The celebration of Isaac's precious life will be beautiful. Praying for your heart and body today. As well as for Spencer. Wish I could be at the service...will be thinking of you.
Sending love.
Your son is BEAUTIFUL. Praying for you and your sweet husband and asking God to cradle sweet Isaac and all of you in the days ahead. My heart is hurting for all of you.
Found your blog from Angie Smith's today. I'll be praying for you. Thank you for sharing Isaac's life story with us.
Lord Jesus, we know you are with this family that you love. Please continue to make your presence know to Stacy and Spencer in your bountiful mercy. Amen - may it be so.
Diana (in Seattle)
my wife shared your blog with me the other day. I must say she has been so blessed by your faith and commitment unto the Lord. We went thru 2 miscarriages recently and even though I am a worship leader and we are very committed to God I can't say that our faith wasn't tested. God has been so faithful and in less than a month we are about to meet our new son, ironically named Isaak. Our prayers go out to your family in this time. I know it's hard but I want to encourage you in that you are not alone, and that God loves you both so very much. If you follow this link you can hear a song that God gave me when we were going thru our miscarriages. I hope it blesses you.
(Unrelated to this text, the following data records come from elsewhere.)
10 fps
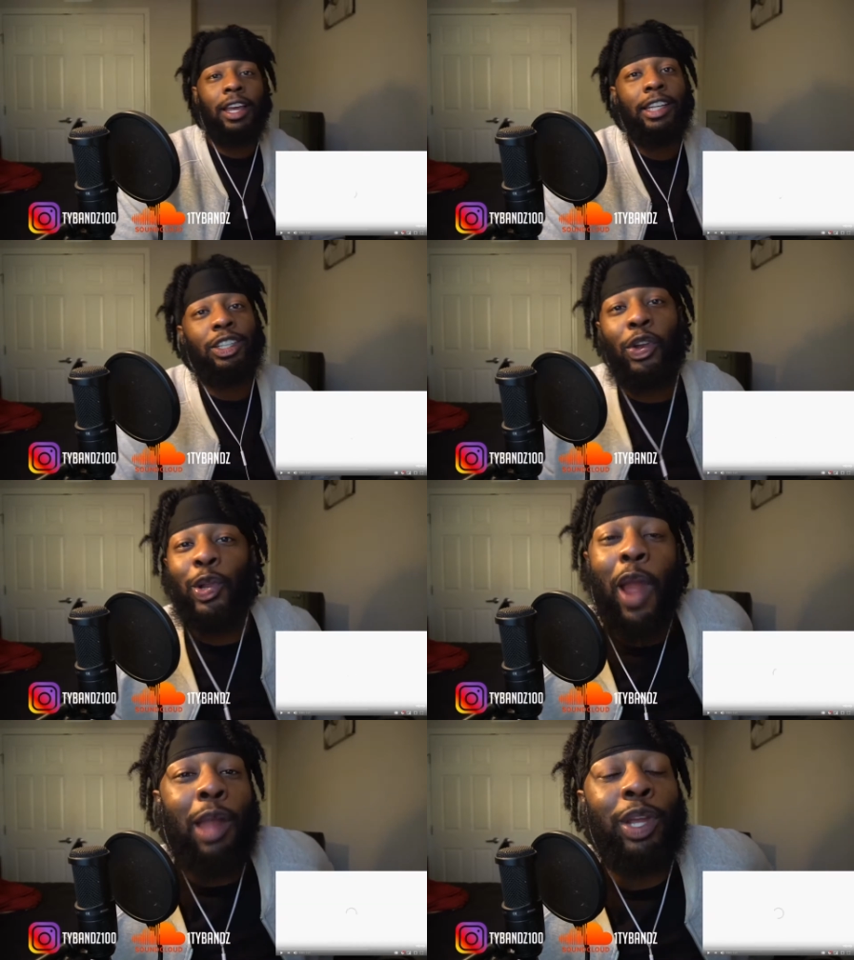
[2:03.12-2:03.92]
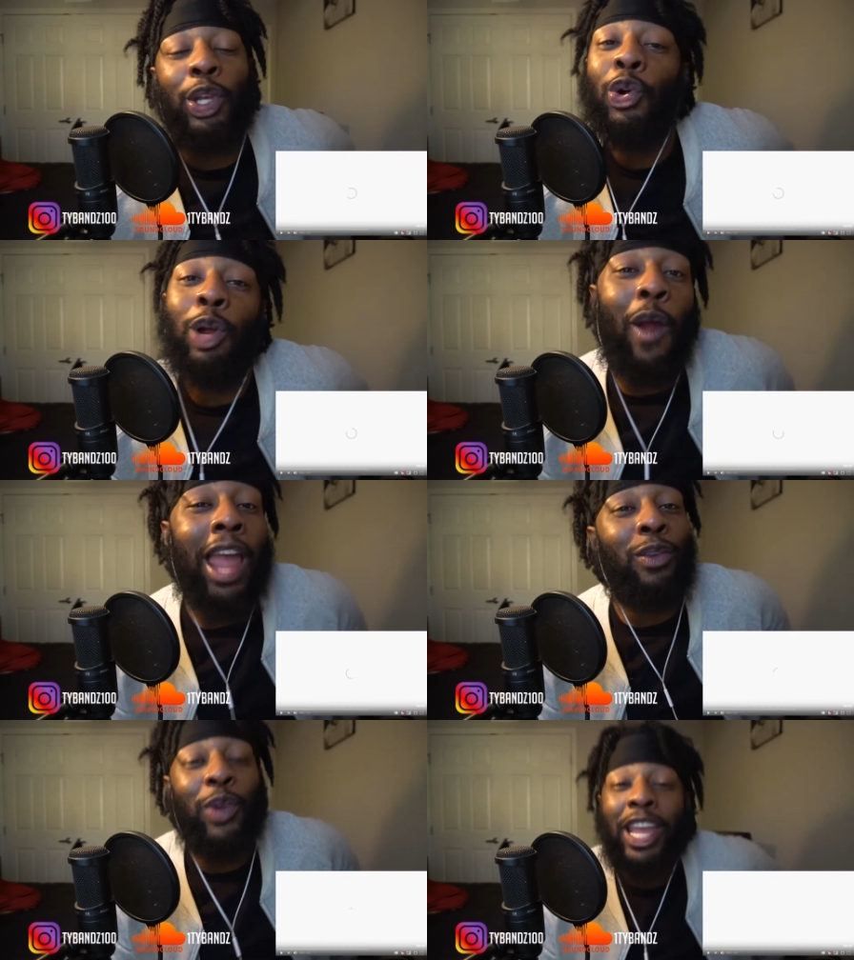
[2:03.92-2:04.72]
It's only right we do it
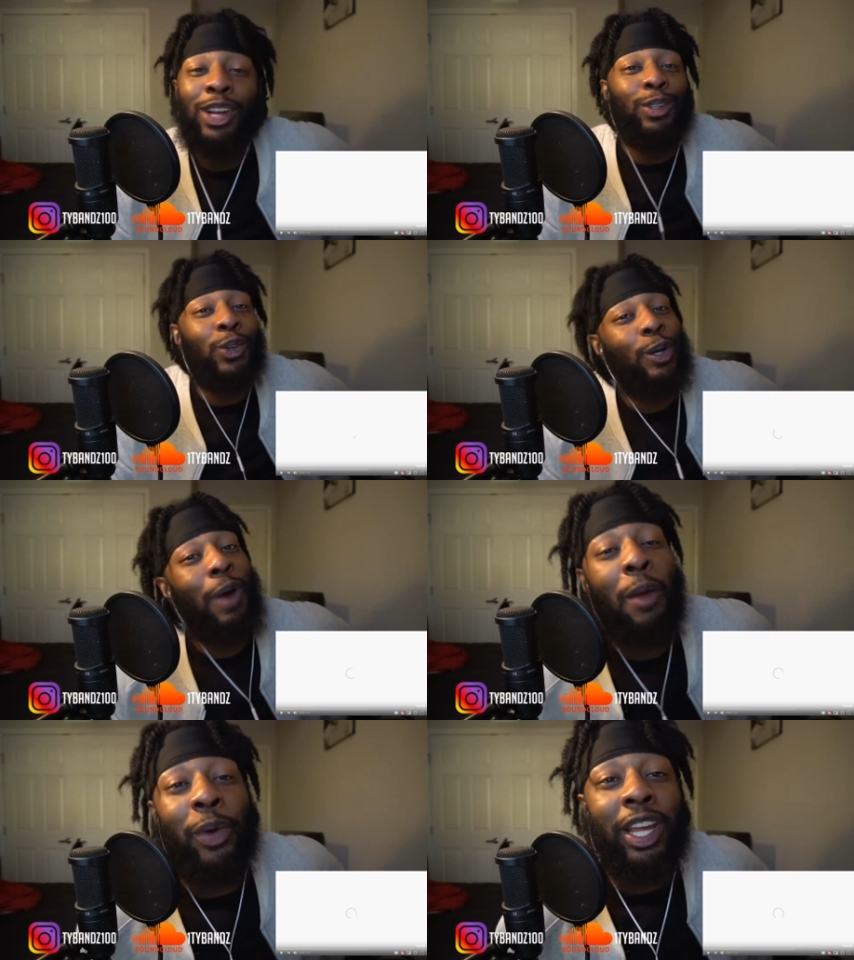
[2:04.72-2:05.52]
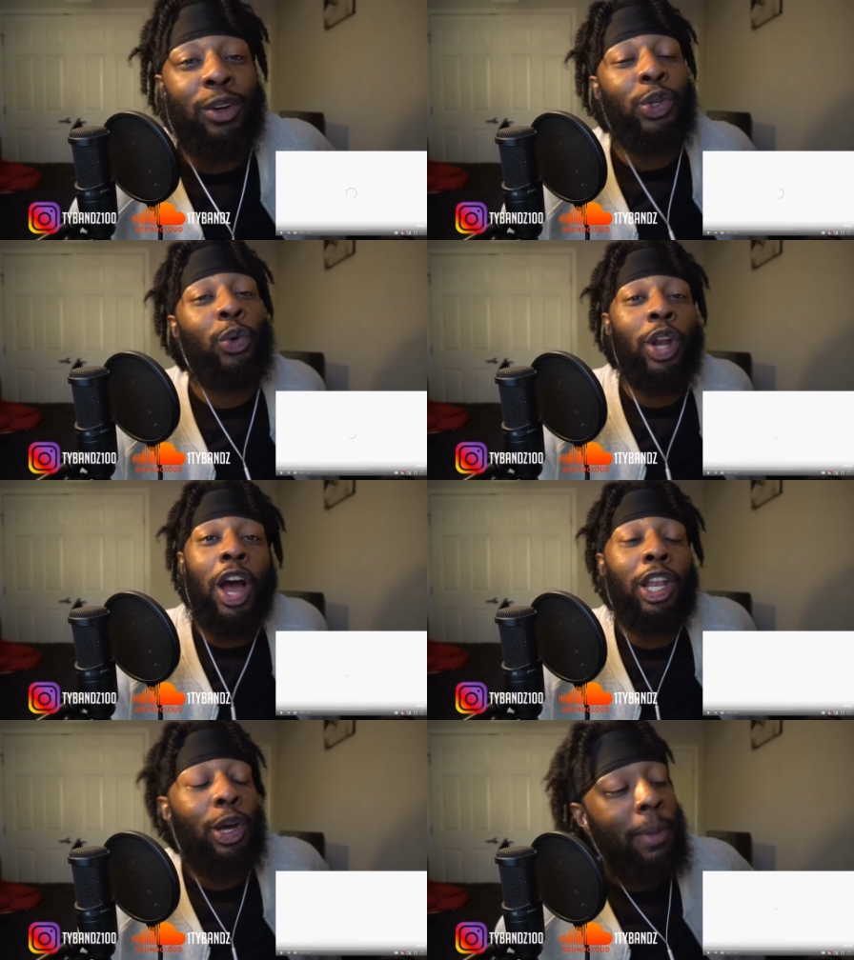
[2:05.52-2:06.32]
right. If we ain't gonna do it right, we ain't gonna do it
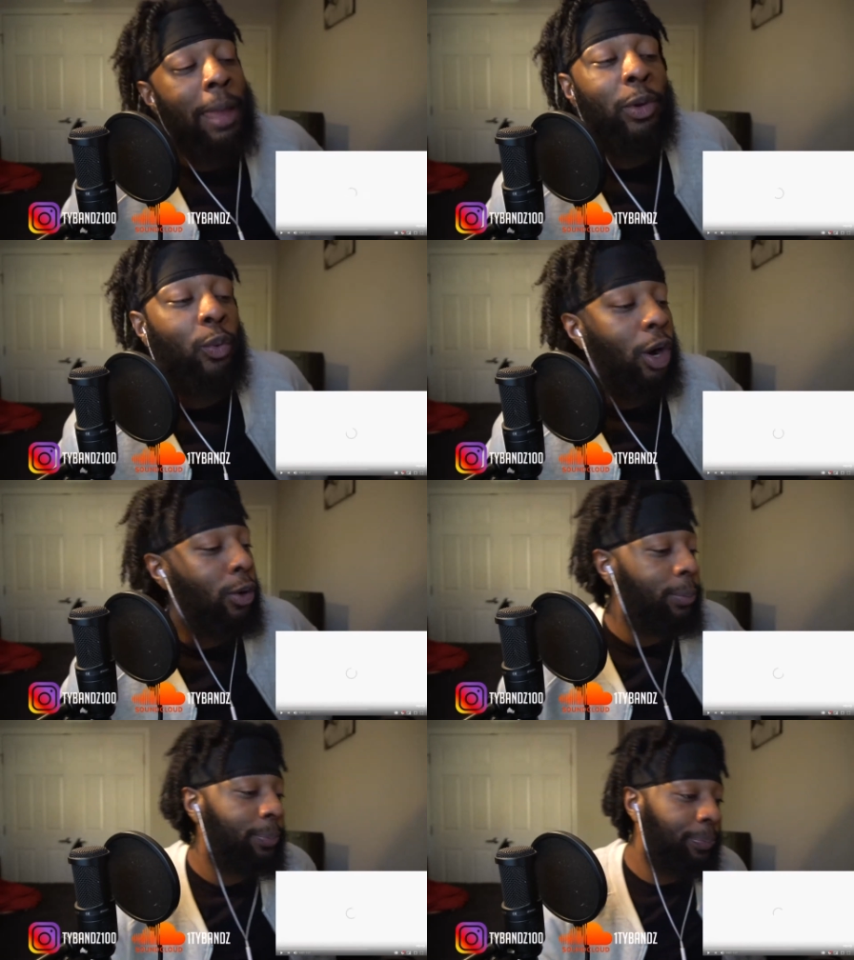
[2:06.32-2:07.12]
all. Lil Baby, Woah.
http://www.myspace.com/amick
song name is : you were there.
God Bless, Amick
Stacy and Spencer,
I am so very sorry for the loss of your precious son Issac. He is absolutely beautiful. I recently found your blog through Angie's. I am lifting you up in prayer during this time of sorrow. My son Gavin was born the same day as Audrey, April 7th, and passed away 26 days later. Please cling tight to one another in the coming days and weeks. Allow yourself this time to grieve and celebrate the short life of your son. The courage of both of you is inspiring. May God continue to bless you with the comfort of friends and family. Allow them to help you during this time of need.
Blessings,
Amanda
Thinking and praying fervent prayers for comfort for you and Spencer, strength and relief from any physical pain you may be having. You are modern day Christians with Old Testament faith and perseverance, a true blessing and example for the rest of us. God Bless Your for your faithfulness and obedience. He knows the desires of your heart and will continue to bless you.
Prov 3:5,6
What a beautiful baby boy, how lucky he was to be cherished, loved, nurtured, and adored by you. My prayers are with you and your family.
What a beautiful way to keep Isaac's memory alive. You and Spencer are such an inspiration.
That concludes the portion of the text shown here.